A new offence of failure to prevent economic crime is to be rushed through parliament in the coming weeks.

Joshua Rozenberg

Joshua Rozenberg

When the Economic Crime and Corporate Transparency Bill came before the House of Lords for its second reading debate on 8 February, Lord Sharpe of Epsom noted that his Home Office colleague Tom Tugendhat (pictured) had told MPs that the government was committed to addressing the need for a new failure-to-prevent offence through the bill.

‘We intend to bring forward amendments to this house in committee,’ the minister added. ‘Of course, I will share those as soon as I can.’ So far, there is no sign of them and the bill is due to begin its committee stage on 27 March. What is going on?

Tom Tugendhat

‘We are working in collaboration with prosecutors and other stakeholders to prepare these measures,’ Sharpe said last month. ‘It is vital to get this right so that these reforms can be utilised by law enforcement, do not duplicate what already exists and avoid placing unnecessary burdens on legitimate businesses.’

Who could disagree? But the traditional way of getting it right involves the government explaining its thinking before legislation is drafted and then allowing its proposals to be debated at a bill’s second reading in each house of parliament. Those opportunities have been missed.

Why might a new offence be needed? Although a corporation can be prosecuted, it will generally be liable only for the conduct of a person who had the status and authority to constitute the company’s ‘directing mind and will’. The so-called identification doctrine depends on finding individuals who are senior enough to bind the company with their actions. A prosecution may fail unless it can be shown that the entire board was complicit.

Enter the Law Commission. Although I am a non-executive member of its board, I have no involvement in the advice it gives to government. In November 2020, ministers asked the commission to review the law on corporate criminal liability. Commissioners considered a number of possible reforms to the identification doctrine as well as two existing failure-to-prevent offences, one relating to bribery – criminalised by the Bribery Act 2010 – and the other involving the facilitation of tax evasion, introduced by the Criminal Finances Act 2017.

After publishing a discussion paper in June 2021, the commission suggested a series of options last summer. One of these was an offence of failure to prevent fraud.

Should a company – or, in reality, its owners and investors – be punished for doing nothing? Only if the offence is kept within strict limits. The commission said that an organisation should have a defence if it could show it had reasonable procedures to prevent fraud or that none were needed. And prosecutors would need to prove there was an intention to confer a business advantage on the defendant or its customer. Without that, a company would risk committing an offence if it failed to protect itself from being defrauded.

The commission wanted any failure-to-prevent offence to be considered alongside retention or reform of the identification doctrine. That would be the ‘fullest and most appropriate reform’, Sharpe accepted last month. But it will not happen – at least not yet – because the doctrine is outside the scope of the economic crime bill.

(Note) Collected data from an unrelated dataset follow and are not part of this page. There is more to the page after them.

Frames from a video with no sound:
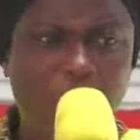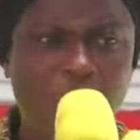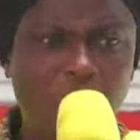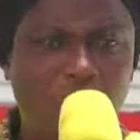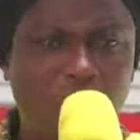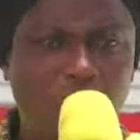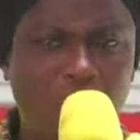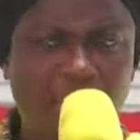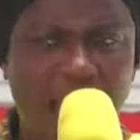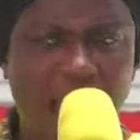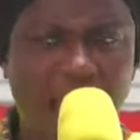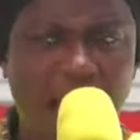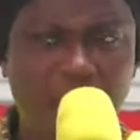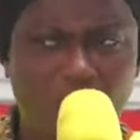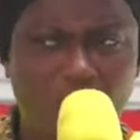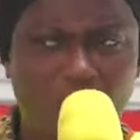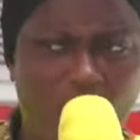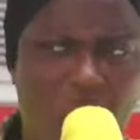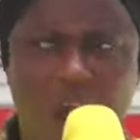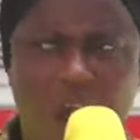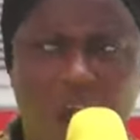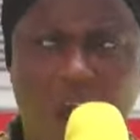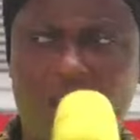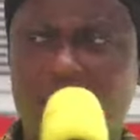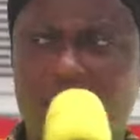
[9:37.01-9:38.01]
what I've
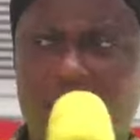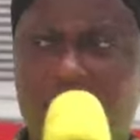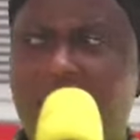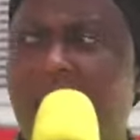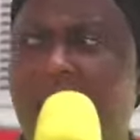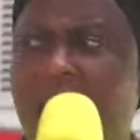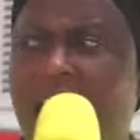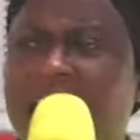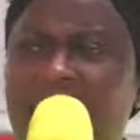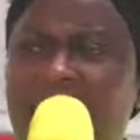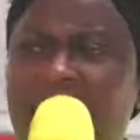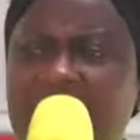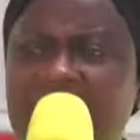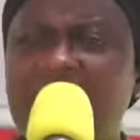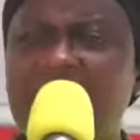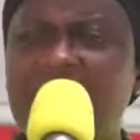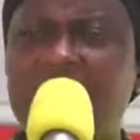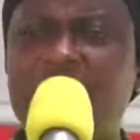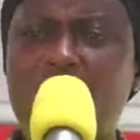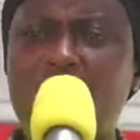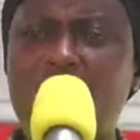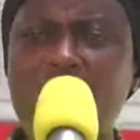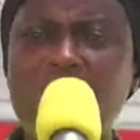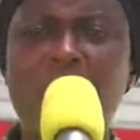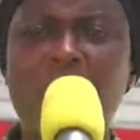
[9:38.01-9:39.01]
done. That I told
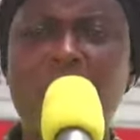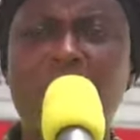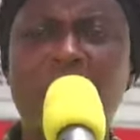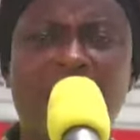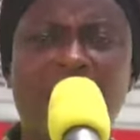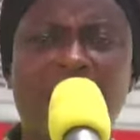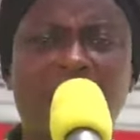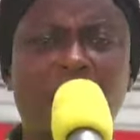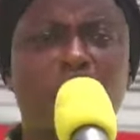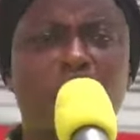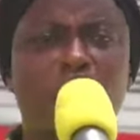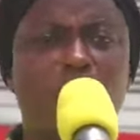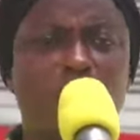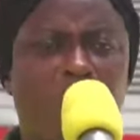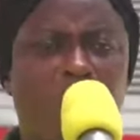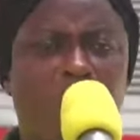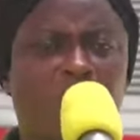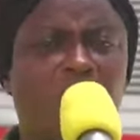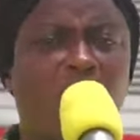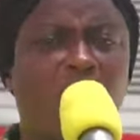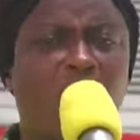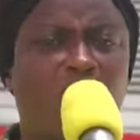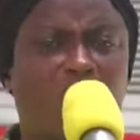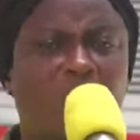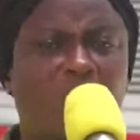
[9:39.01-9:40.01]
you that you must
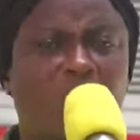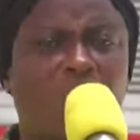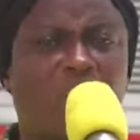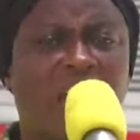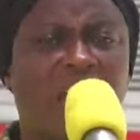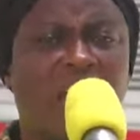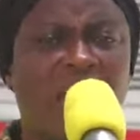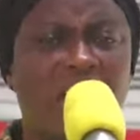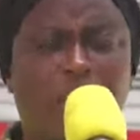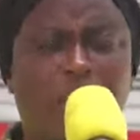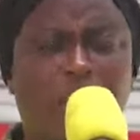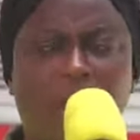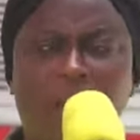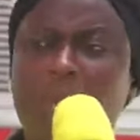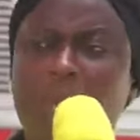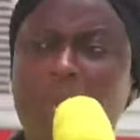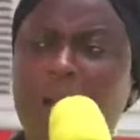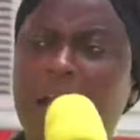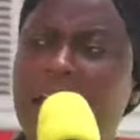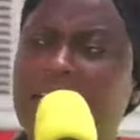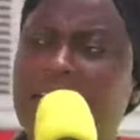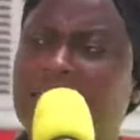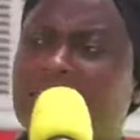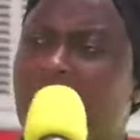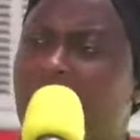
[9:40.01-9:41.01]
not go to anybody. But I
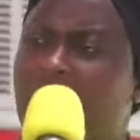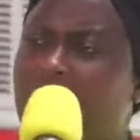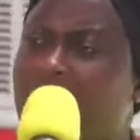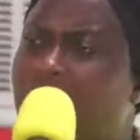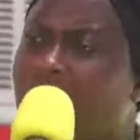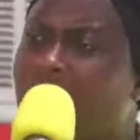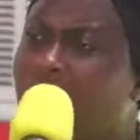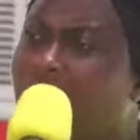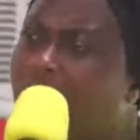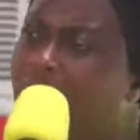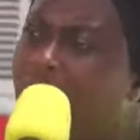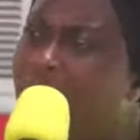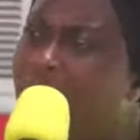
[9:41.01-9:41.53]
said, HowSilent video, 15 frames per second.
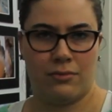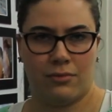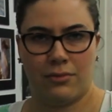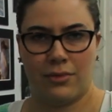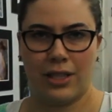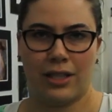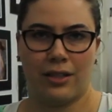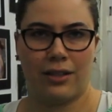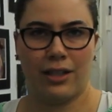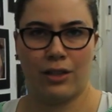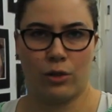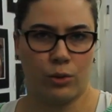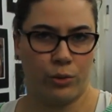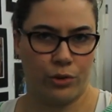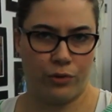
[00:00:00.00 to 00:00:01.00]
that
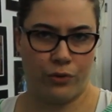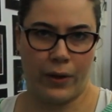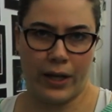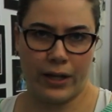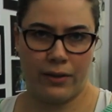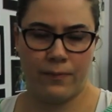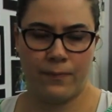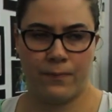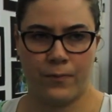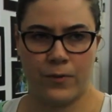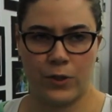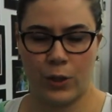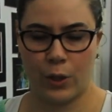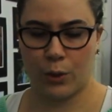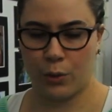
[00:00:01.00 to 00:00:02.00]
include fat.
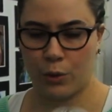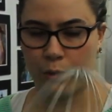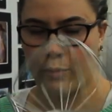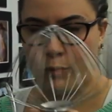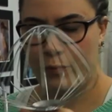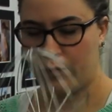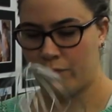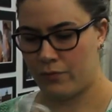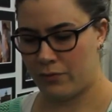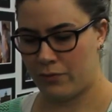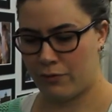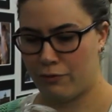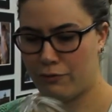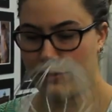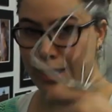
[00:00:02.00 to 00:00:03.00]
So
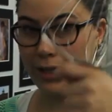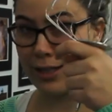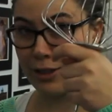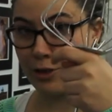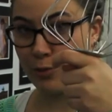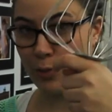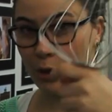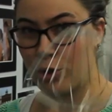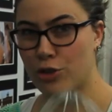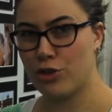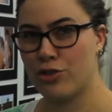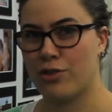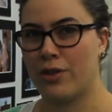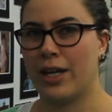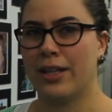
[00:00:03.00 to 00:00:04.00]
fatless
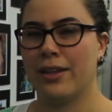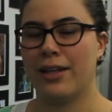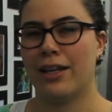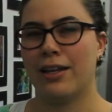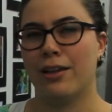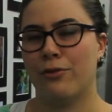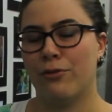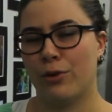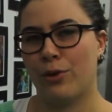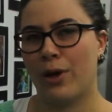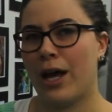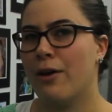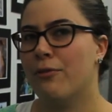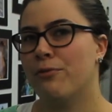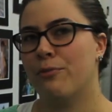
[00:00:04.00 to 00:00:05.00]
sponge, and then if you
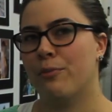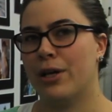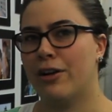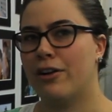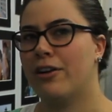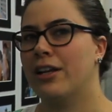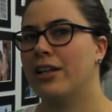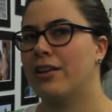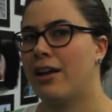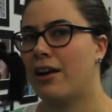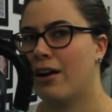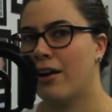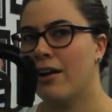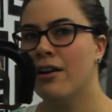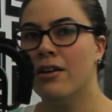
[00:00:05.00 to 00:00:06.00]
have butter in
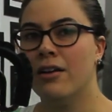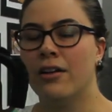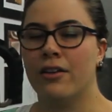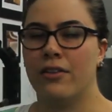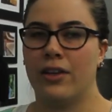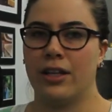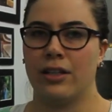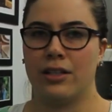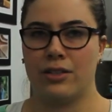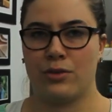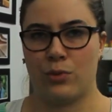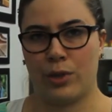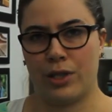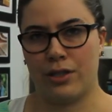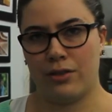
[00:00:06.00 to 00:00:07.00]
there, then
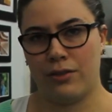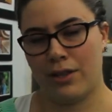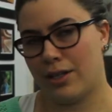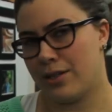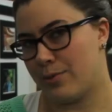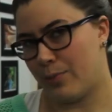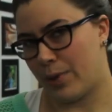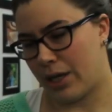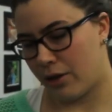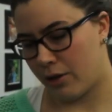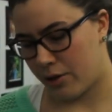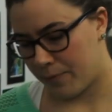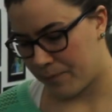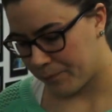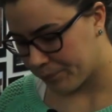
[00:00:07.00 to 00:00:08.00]
this one is
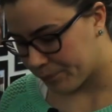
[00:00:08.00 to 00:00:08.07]
better.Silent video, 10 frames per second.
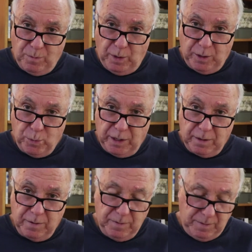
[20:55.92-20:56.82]

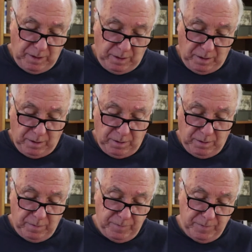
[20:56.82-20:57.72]
right-wing
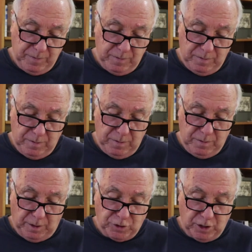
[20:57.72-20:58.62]

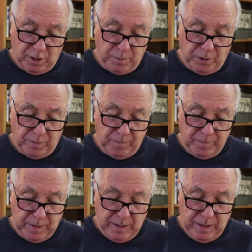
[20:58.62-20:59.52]
nut job or
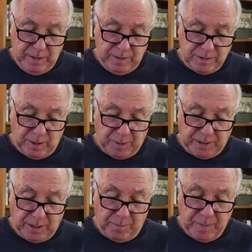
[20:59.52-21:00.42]
something
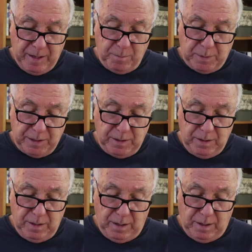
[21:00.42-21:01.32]
like that. But
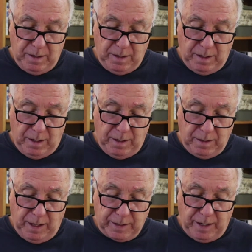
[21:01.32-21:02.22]

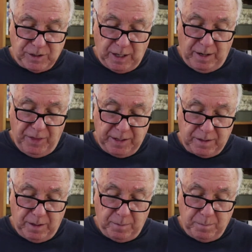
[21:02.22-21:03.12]
like I say, I
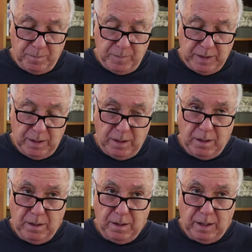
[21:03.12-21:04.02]
think
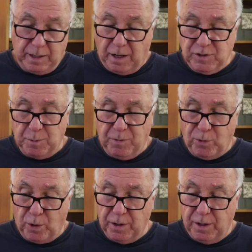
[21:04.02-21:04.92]
like I've said
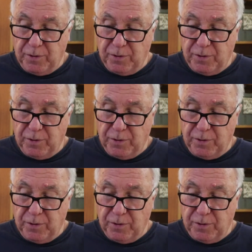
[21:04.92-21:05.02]
before in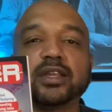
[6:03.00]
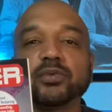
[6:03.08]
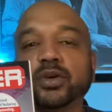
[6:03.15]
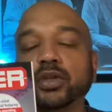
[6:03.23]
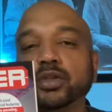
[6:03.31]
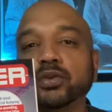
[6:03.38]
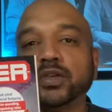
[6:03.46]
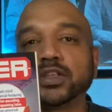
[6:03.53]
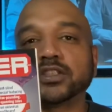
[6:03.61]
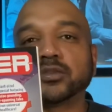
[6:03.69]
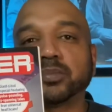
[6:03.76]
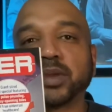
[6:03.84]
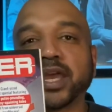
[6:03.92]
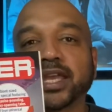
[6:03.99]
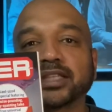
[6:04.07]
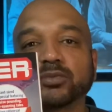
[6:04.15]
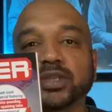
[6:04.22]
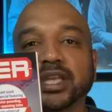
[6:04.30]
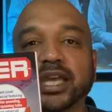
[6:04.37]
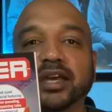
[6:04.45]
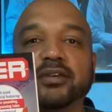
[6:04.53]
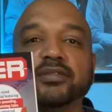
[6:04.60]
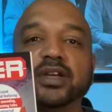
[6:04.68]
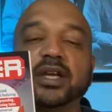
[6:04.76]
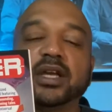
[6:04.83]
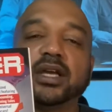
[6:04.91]
what you expect. We
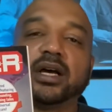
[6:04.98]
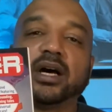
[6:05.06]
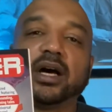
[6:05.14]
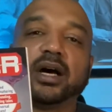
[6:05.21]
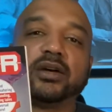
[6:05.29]
have aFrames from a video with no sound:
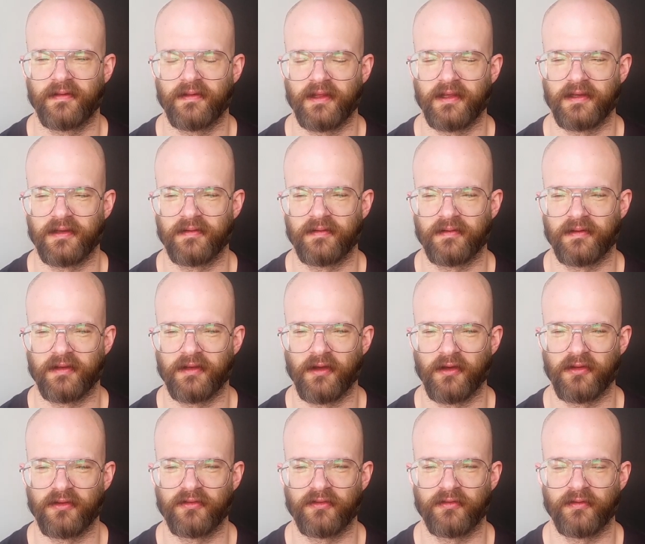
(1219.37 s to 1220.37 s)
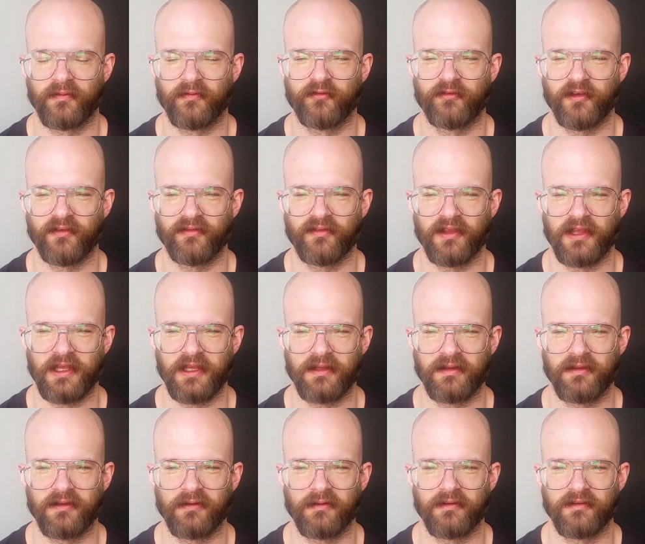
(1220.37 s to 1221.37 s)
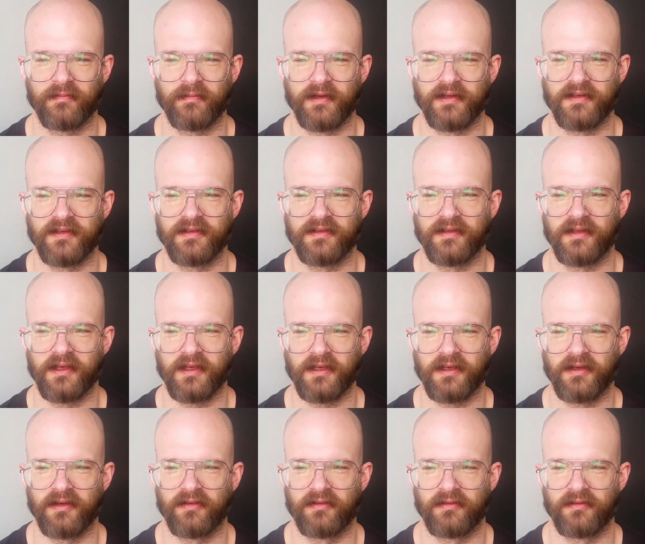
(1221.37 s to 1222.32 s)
It goes from 15 to as much as like,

Commissioners also thought that any reform should be ‘limited to a small number of core fraud offences’. However, the former justice secretary Sir Robert Buckland had argued that failure to prevent money laundering and false accounting should also be included – and his proposals attracted widespread support in the Commons.

It seems inevitable that deferred prosecution agreements will be on offer. A company that had not done enough to prevent fraud could then put in place new safeguards, pay a hefty fine and avoid a criminal conviction. Prosecutors would not face the reputational risk of an acquittal.

What, though, if public bodies such as the Serious Fraud Office and the Crown Prosecution Service decline to bring charges, perhaps because the sums involved are too low? Corporates might still be privately prosecuted by victims of fraud.

Anand Doobay, a criminal defence specialist at Boutique Law, told me it was ‘very concerning’ that the government was planning significant changes to the law of corporate criminal liability without first responding to the commission’s proposals and then publishing a draft bill for comment. ‘Instead, there has been no opportunity for any public consideration of the proposed changes and there will be very limited opportunity for parliamentary scrutiny.’ Though the public wanted to hold companies to account for criminal wrongdoing, businesses faced the burden of complying with new legislation.

Inevitably, the devil will be in the detail. Which prosecuting authority will be in the lead? How widely will the new offence be drawn? Will it apply extraterritorially to overseas subsidiaries? We wait to hear.